Sylvester had second thoughts about walking away and was excited for next season, knowing he’d have a full summer to recover. He stayed up in Duluth for the month of May working, but then doubt crept back into his mind.
“I just started getting this gut feeling – it actually started last December – that I just didn’t want to get another concussion and I didn’t feel 100 percent,” he said. “I was getting that fear of what could happen to me in the future. But being stubborn like I am, I started working out with the team again in June. I had a lot of long conversations with friends, family and the trainer. The trainer and I concluded that I had two really bad concussions and probably three to six smaller ones. He set me up with a doctor and it was the same story … he wasn’t going to tell me what to do, but he basically said that if I was his kid, he’d tell me to walk away.”
That’s pretty much all Sylvester needed to hear, but a trip to head Coach Curt Wiese’s office confirmed things.
“My head coach was about as amazing as a person could be about it,” he said. “His support was what I needed the most, so that has made me feel better. He was completely supportive of my decision and told me I won’t regret walking away, that my mental health and future is the most important thing. The meeting was pretty emotional for me. When it comes down to it, you have two choices … football or the rest of your life. That should be a simple decision at the end of the day. When you hear a doctor say that if I get one more bad concussion in my life, I may not ever be feeling good again, it makes you think. He also told me that if I did play this next season, there’s no doubt that I’d get another one. I was probably past the point of being safe.”

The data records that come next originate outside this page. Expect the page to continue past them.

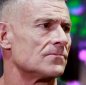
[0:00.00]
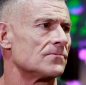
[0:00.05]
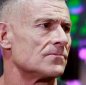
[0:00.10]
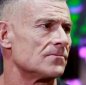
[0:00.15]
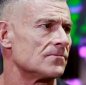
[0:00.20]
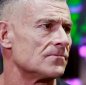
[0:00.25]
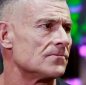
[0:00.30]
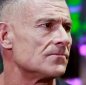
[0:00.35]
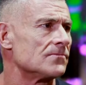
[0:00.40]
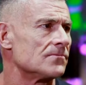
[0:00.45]

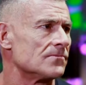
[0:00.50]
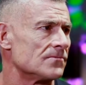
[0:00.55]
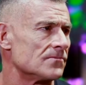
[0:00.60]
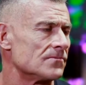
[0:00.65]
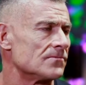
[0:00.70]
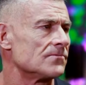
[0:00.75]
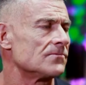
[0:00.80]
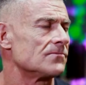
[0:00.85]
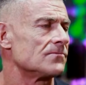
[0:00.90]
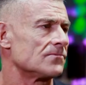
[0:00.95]

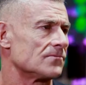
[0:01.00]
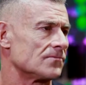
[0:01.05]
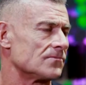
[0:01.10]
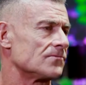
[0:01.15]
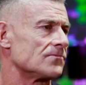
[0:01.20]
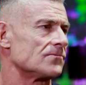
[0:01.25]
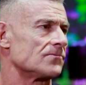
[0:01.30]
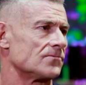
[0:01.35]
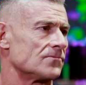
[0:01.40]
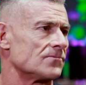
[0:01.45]
anybody
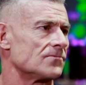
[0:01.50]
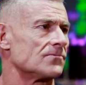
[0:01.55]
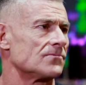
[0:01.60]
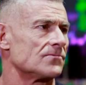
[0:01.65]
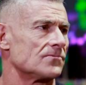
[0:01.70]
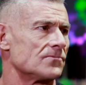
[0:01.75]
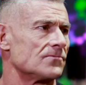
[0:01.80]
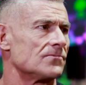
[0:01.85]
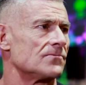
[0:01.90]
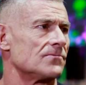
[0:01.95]
the
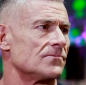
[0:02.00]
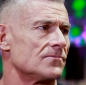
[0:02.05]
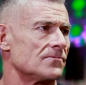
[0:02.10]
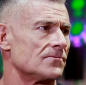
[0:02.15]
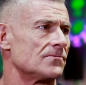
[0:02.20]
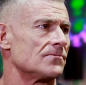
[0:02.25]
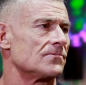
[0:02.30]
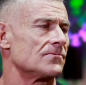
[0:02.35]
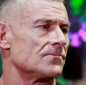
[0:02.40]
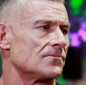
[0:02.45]

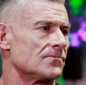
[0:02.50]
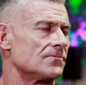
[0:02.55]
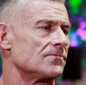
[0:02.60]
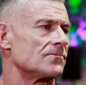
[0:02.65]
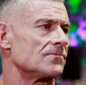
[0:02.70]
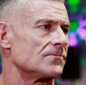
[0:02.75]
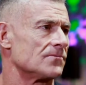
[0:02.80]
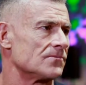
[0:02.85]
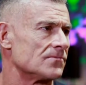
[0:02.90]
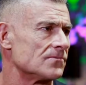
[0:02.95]
opportunity
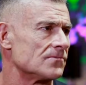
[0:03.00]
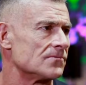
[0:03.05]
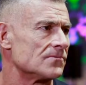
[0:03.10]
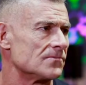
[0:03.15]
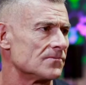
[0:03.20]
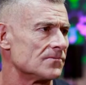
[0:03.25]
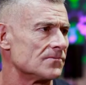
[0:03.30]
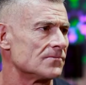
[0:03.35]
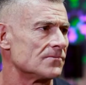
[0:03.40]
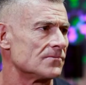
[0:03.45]
to have a
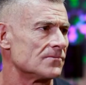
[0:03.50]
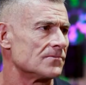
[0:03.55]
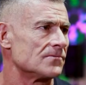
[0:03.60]
studio at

Sylvester still hopes to be associated with the team in the future but also knows it’ll be hard watching from the sidelines instead of being on the field.
He still feels fatigue and gets dizzy spells from time to time, but nothing that takes away from his daily life. His doctor feels that just not living with the fear of being knocked out again will be enough to heal him completely.
Sylvester said his first bad concussion was in the state semifinals his junior year in high school where he doesn’t remember a thing from the entire game and had a bad rage attack after … throwing his helmet and clearing Gatorade tables.
What makes the decision even harder is that coach Wiese recently told the team that he thinks the 2018-19 Bulldogs have a legitimate shot to compete for the national championship … something he has never told a team before.
Sylvester hopes to possibly make his way back to Bay Port for his brother Alex’s senior year in 2020 and help coach him up.
“That would be awesome if I could do that,” Sylvester added. “There are positives that come out of negatives with everything. I’m hoping to make some more games here as well. I just know my time has come to call it a football career.”